Required work: Whatever precedes the line containing "[0:00.80-0:01.00]" is not copied; that line and every line after it through the final one below are copied exactly, except pictures.
===== Records to process
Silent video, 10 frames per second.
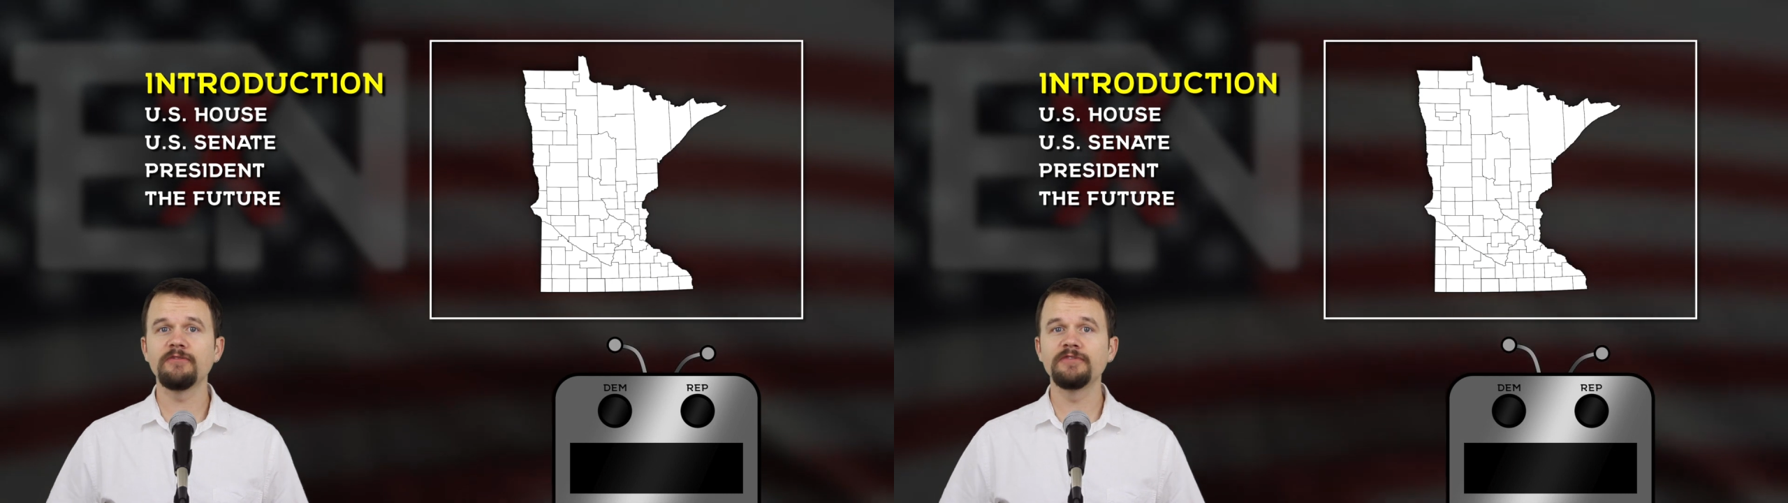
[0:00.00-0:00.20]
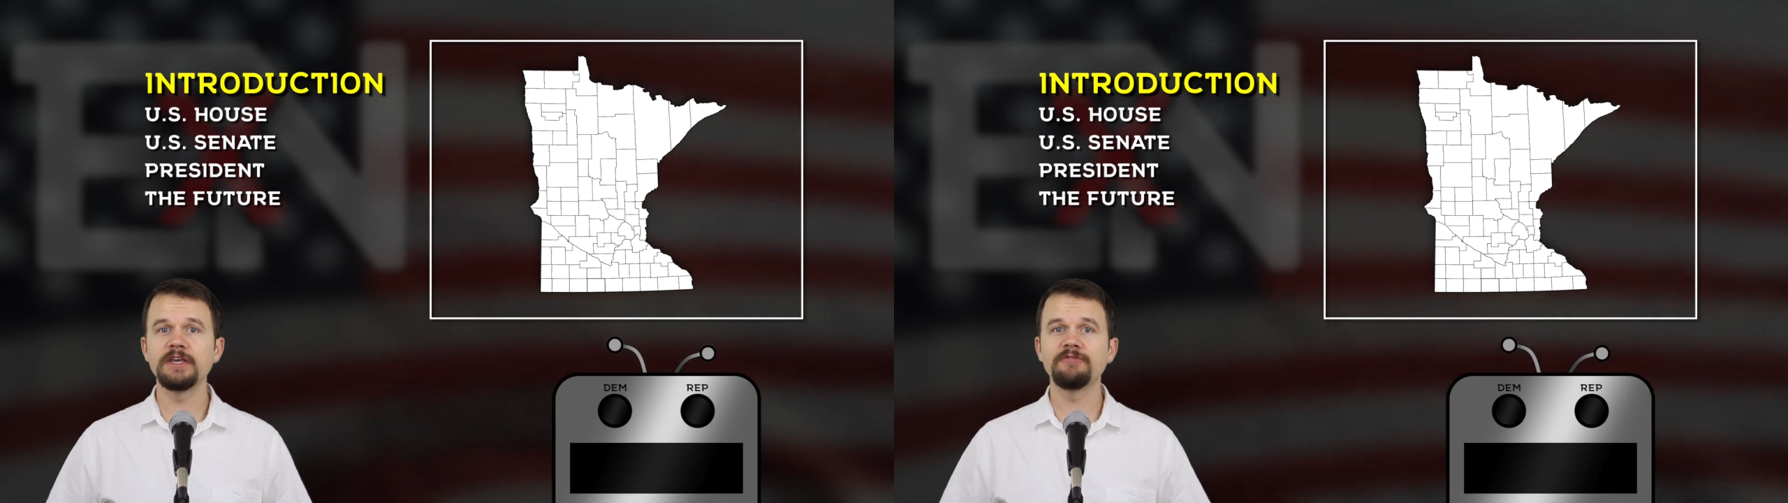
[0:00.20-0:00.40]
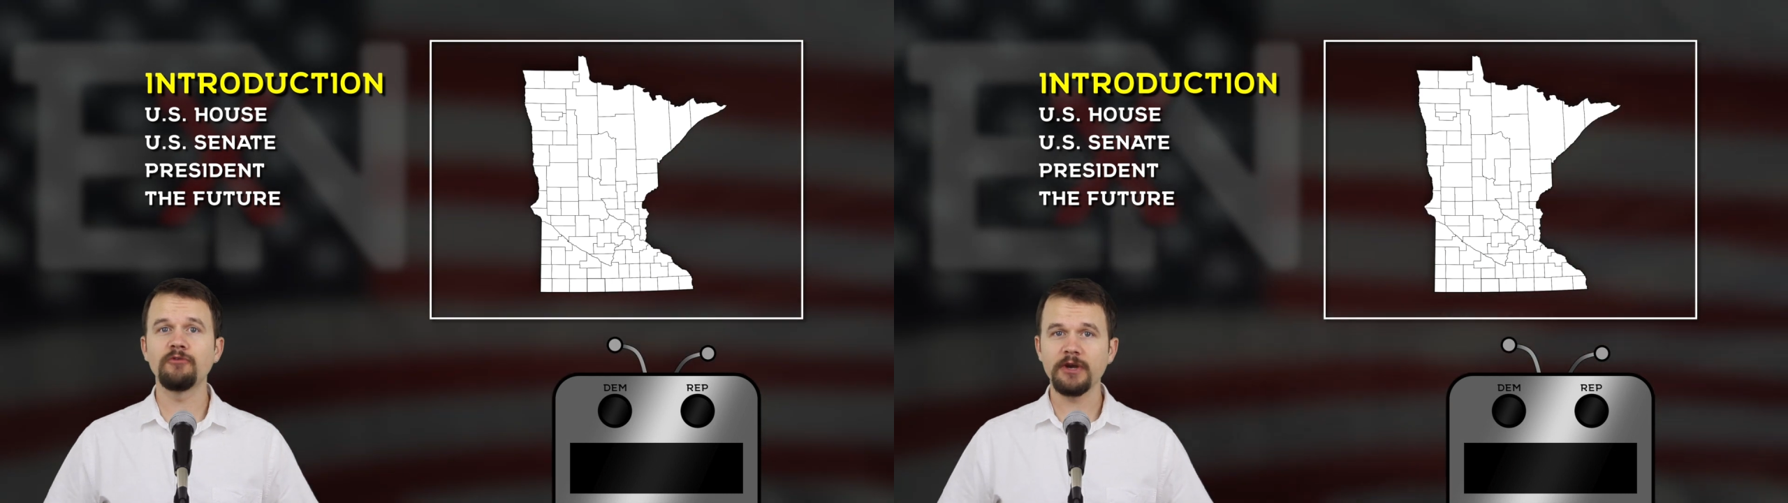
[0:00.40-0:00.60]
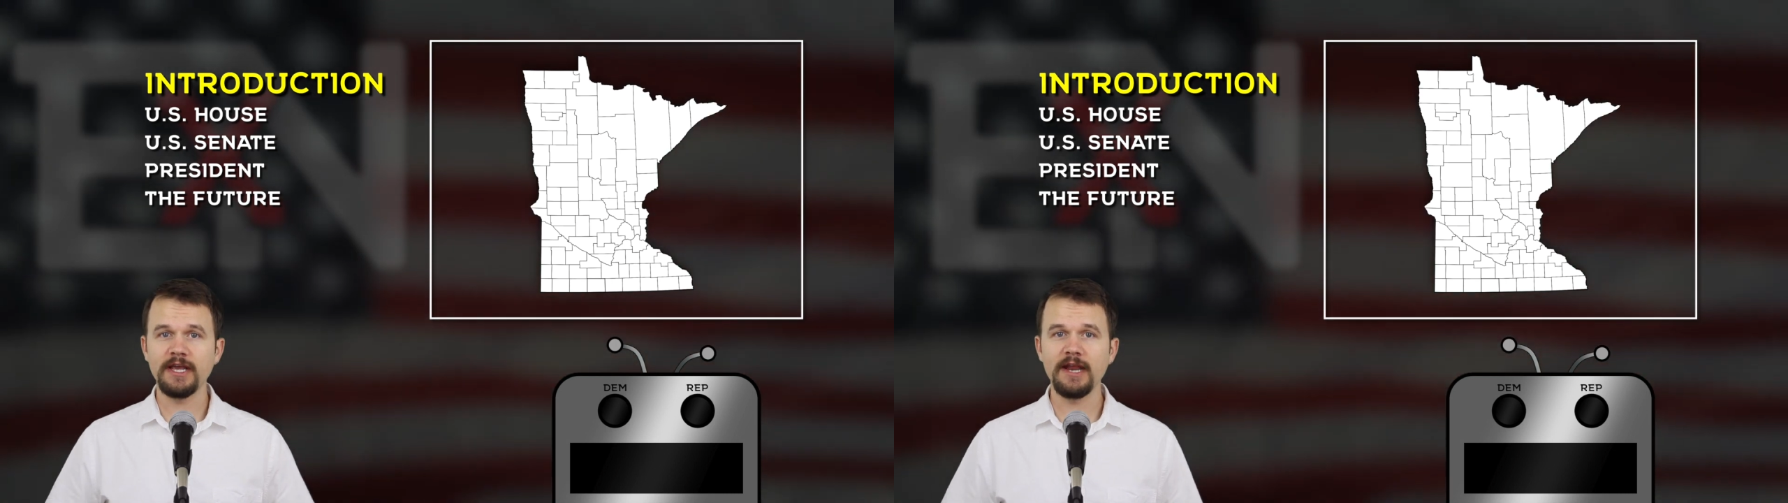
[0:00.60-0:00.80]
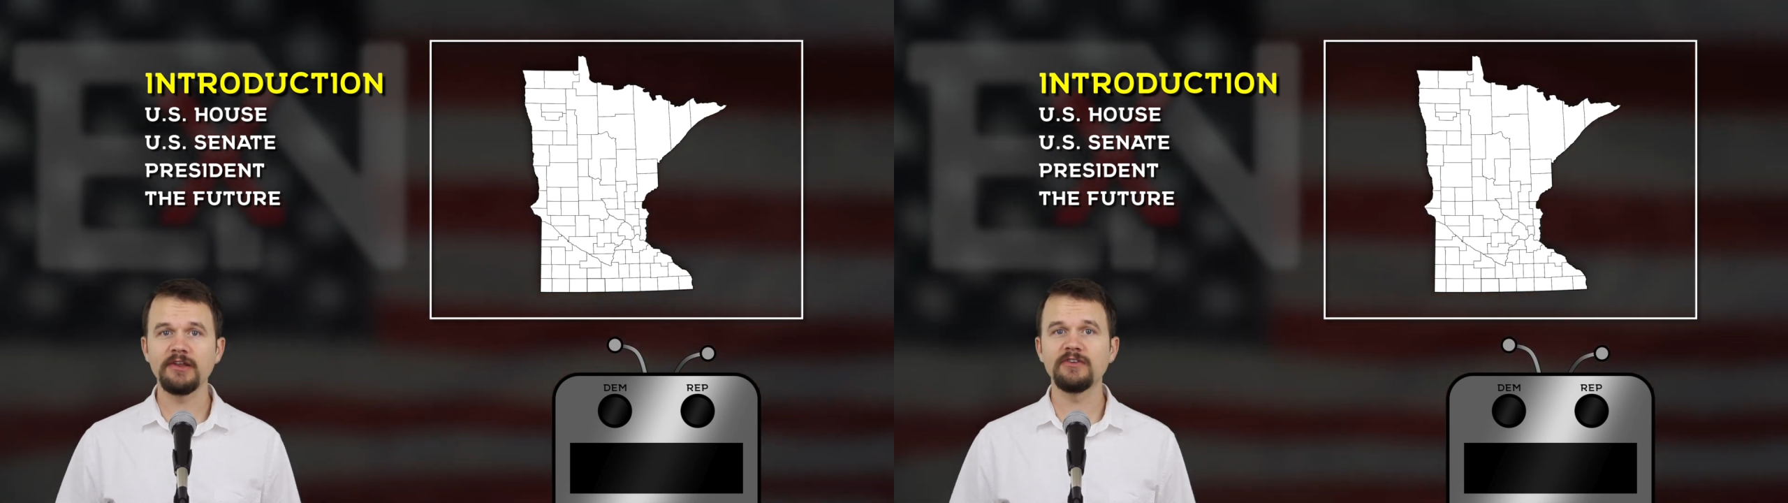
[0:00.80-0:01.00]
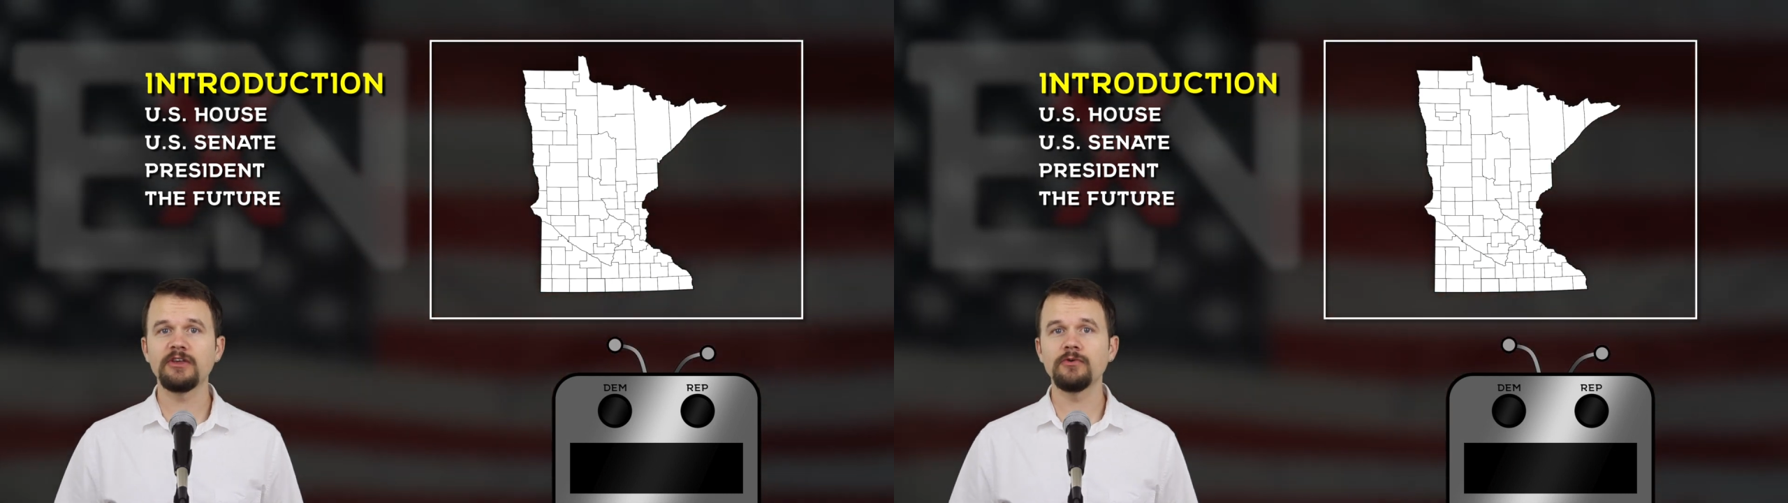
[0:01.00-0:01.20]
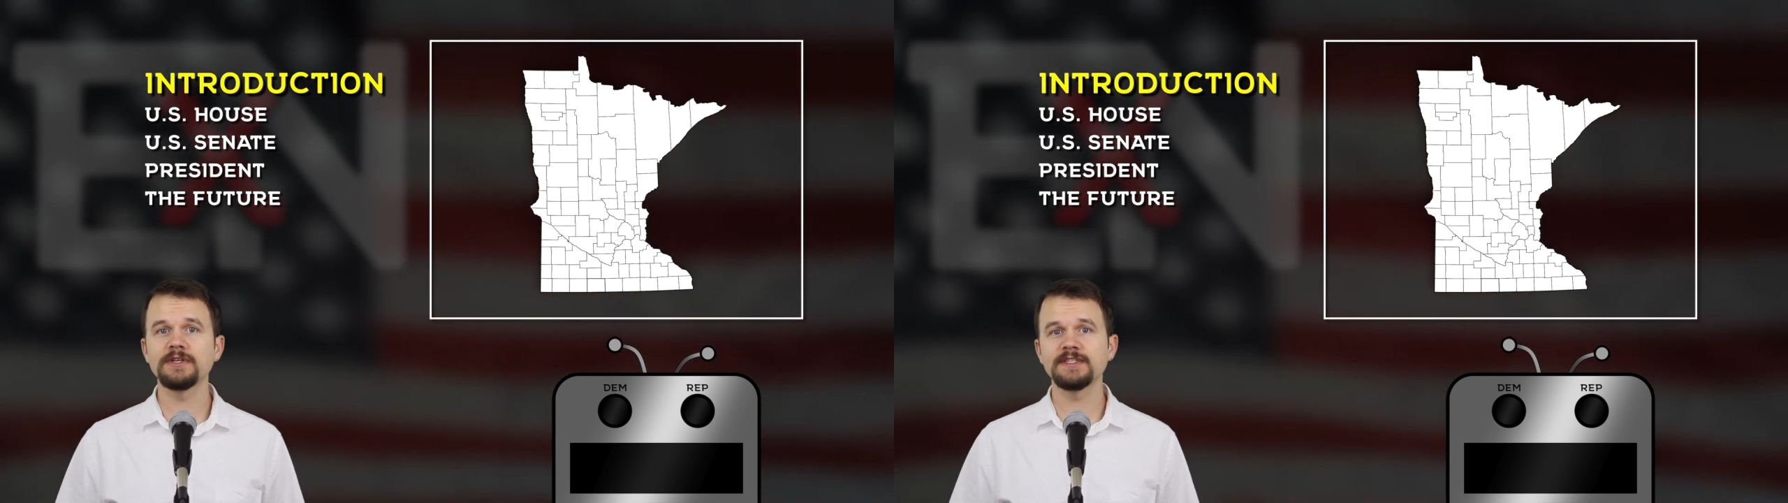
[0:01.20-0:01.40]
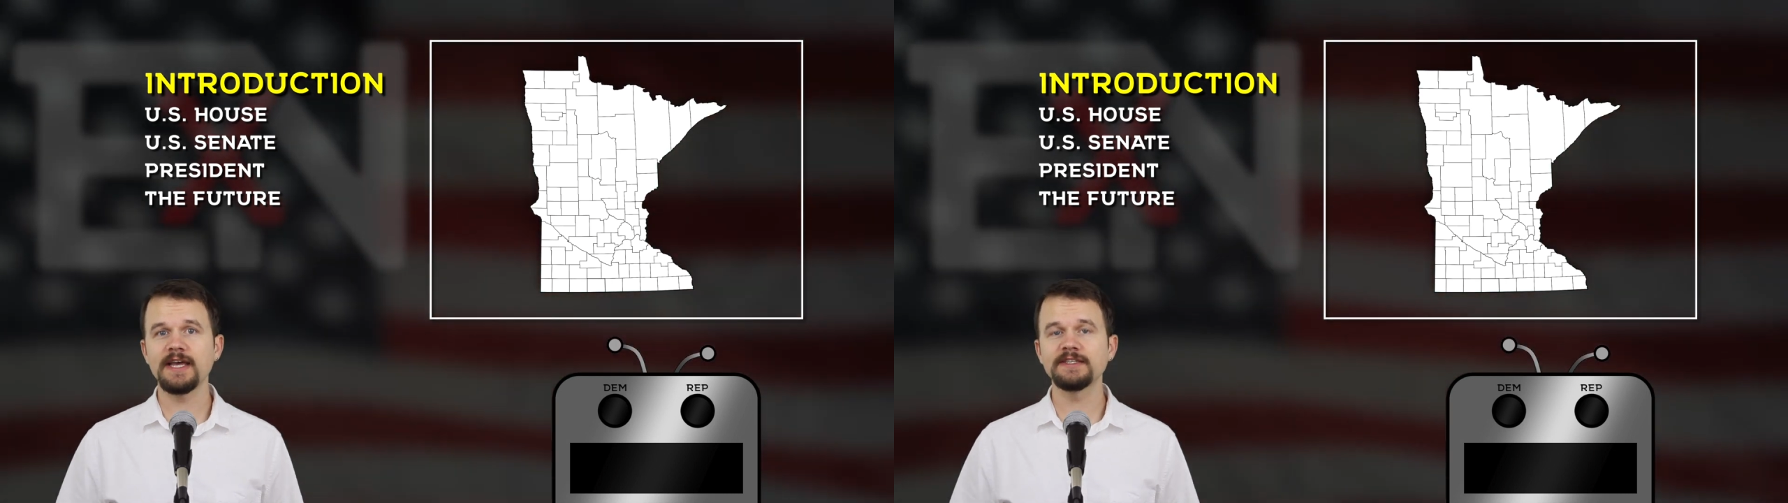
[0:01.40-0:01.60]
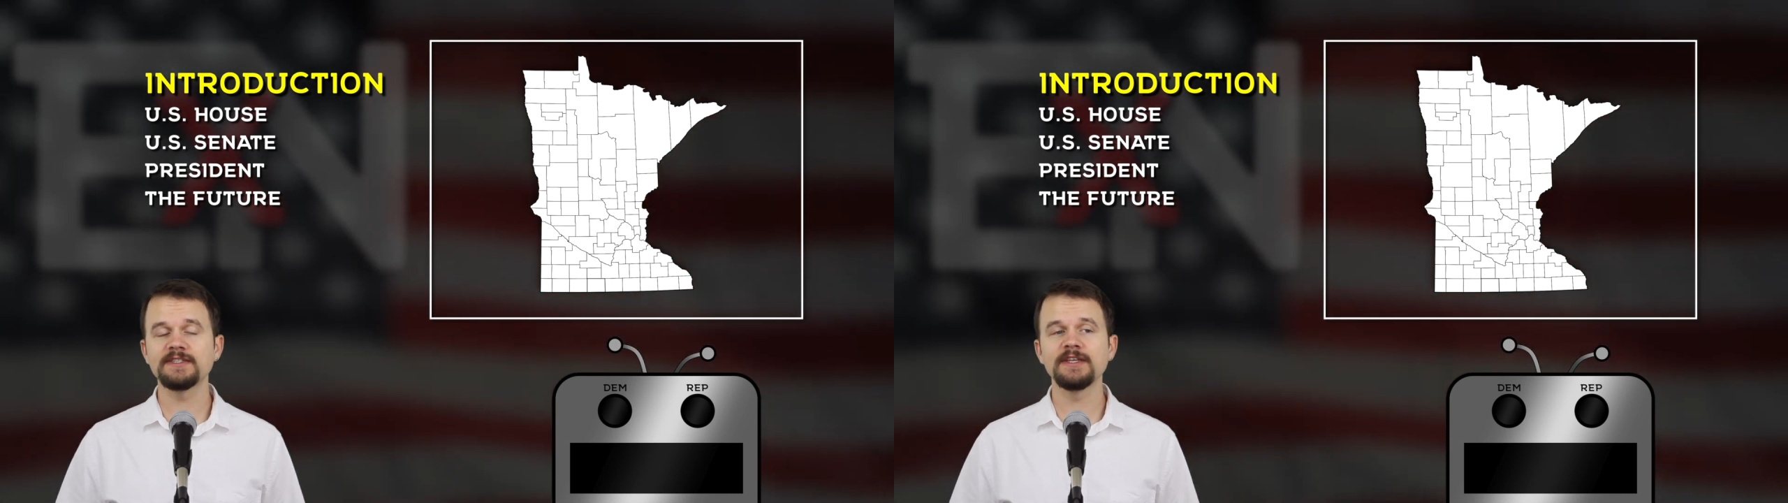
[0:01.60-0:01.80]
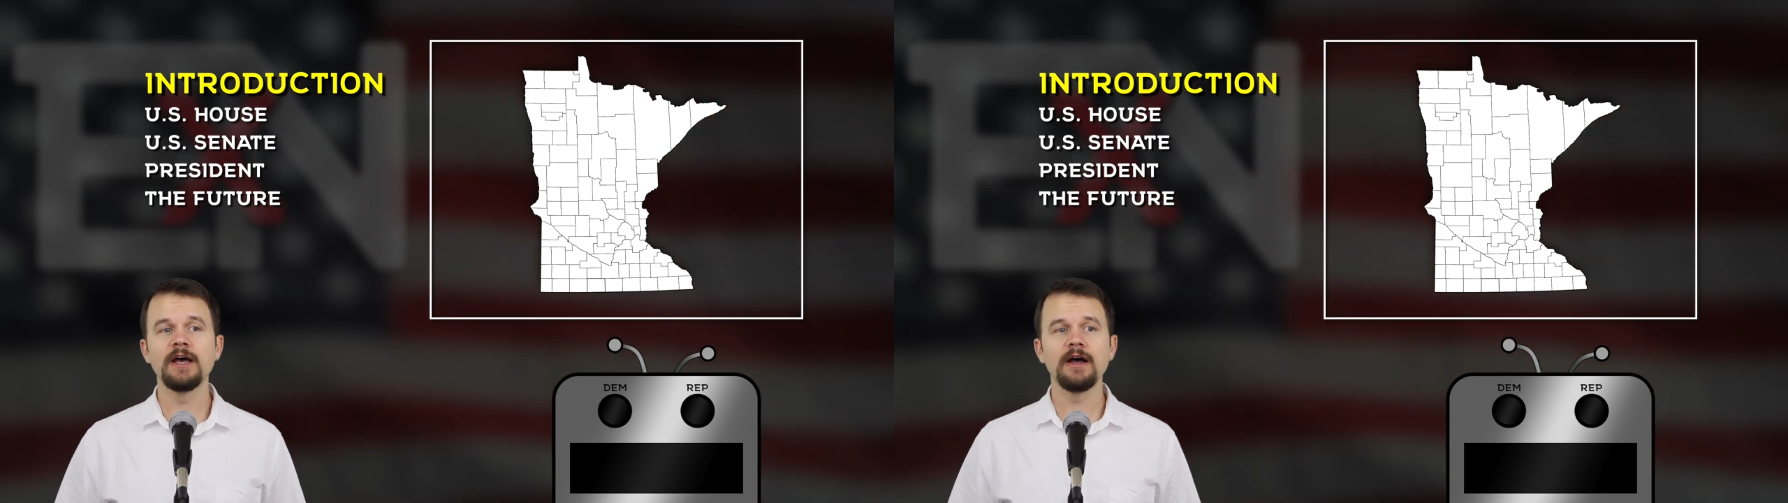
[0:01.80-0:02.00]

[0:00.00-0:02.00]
of the 48 contiguous states,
==========
Answer space:
[0:00.80-0:01.00]
[0:01.00-0:01.20]
[0:01.20-0:01.40]
[0:01.40-0:01.60]
[0:01.60-0:01.80]
[0:01.80-0:02.00]

[0:00.00-0:02.00]
of the 48 contiguous states,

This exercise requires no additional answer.